(WBTV) - I've thought recently how Officers Clark and Shelton could have been sergeants by now. Perhaps they would have been working in a different division or in a different capacity at CMPD. Officer Clark's children have grown a decade.
I did not know these officers, but I knew people who loved them and have gotten to know members of their families over the years. My eyes have welled up several times the past week thinking about what was lost and how their loved ones were forced to forge a different path than they ever expected.
I remember turning on the TV late that night it happened. A special report came on about two officers being shot. Officer Bob Fey updated the media with a brief statement and I remember looking at his face, and knowing it was bad. I started to cry. It did not seem possible that this could happen again.
Our police department was so well-loved during those days and months that followed. In 2007, people couldn't just post their grief and condolences on social media, then go back to what they were doing. Citizens made cards and took cookies to police stations. They gave hugs. They stood outside to watch the funeral procession pass and pay respects.
I remember going back out to the Timber Ridge apartments for a report. In those first days, some neighbors drew a chalk outline of the officers in the parking lot. Perhaps it was done by children. It was artistic and respectful. It depicted their last moments. One officer beside the other, a unit.
That has stuck with me. It made me consider what the children witnessed. How they were woken up by gunshots and sirens. They saw some very disturbing images. How could they ever process all that through such young eyes? The chalk drawing washed away with the first rain, but memory of that night is permanent.
I met neighbors who struggled with living at the scene of that crime and being associated with it. Yet, it must be said -- many of them gave police a good description of the suspect.
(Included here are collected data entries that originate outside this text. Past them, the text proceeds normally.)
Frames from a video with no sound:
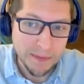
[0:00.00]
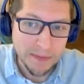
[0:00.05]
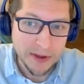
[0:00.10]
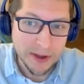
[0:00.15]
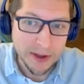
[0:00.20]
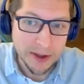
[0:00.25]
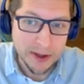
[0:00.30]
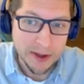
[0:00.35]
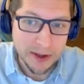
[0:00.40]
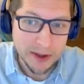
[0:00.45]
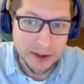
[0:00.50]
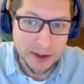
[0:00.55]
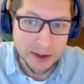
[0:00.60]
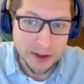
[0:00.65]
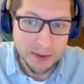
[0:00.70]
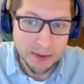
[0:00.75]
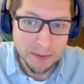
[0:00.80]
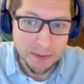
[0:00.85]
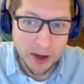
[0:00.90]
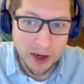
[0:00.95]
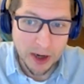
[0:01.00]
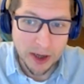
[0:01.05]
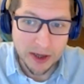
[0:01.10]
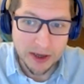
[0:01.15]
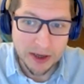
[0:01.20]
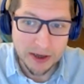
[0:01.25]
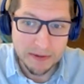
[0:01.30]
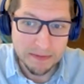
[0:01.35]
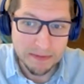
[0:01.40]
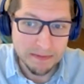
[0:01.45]
you could buy
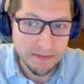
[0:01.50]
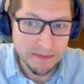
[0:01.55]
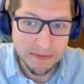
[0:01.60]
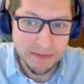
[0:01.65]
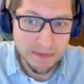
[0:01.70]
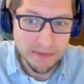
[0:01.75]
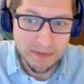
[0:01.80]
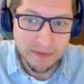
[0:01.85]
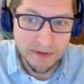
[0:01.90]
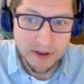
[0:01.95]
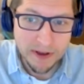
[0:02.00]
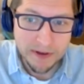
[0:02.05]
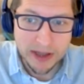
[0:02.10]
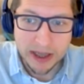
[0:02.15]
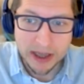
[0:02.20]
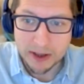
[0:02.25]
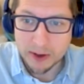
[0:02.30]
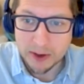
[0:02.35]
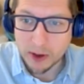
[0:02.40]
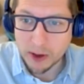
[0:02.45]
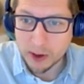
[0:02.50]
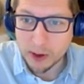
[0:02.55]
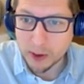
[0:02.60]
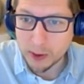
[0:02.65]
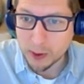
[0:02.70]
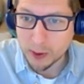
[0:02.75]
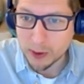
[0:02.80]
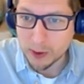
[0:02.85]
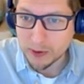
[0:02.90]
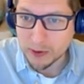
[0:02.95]
like a $15
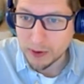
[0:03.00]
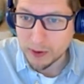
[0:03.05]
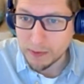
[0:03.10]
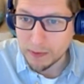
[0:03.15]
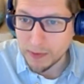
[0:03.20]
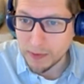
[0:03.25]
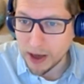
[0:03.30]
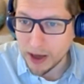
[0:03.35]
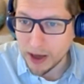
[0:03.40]
course from,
They testified in court and helped win the case with CMPD.
Officers worked through the night to gather every scrap of evidence and interview everyone possible to make sure their brothers got justice. They had to put their own shock, grief, and fear aside to get the job done.
I've learned just how much the families were affected by the years of news coverage. We covered every step of the process in-depth. It was a community story, but the families feared to see the killer's picture every time they turned on the TV or clicked around. Sensitivity matters. I can't change how things were reported back then, but I hope the families know as we reflect back on the anniversary it remains all about the service and sacrifice of Officer Sean Clark and Officer Jeff Shelton.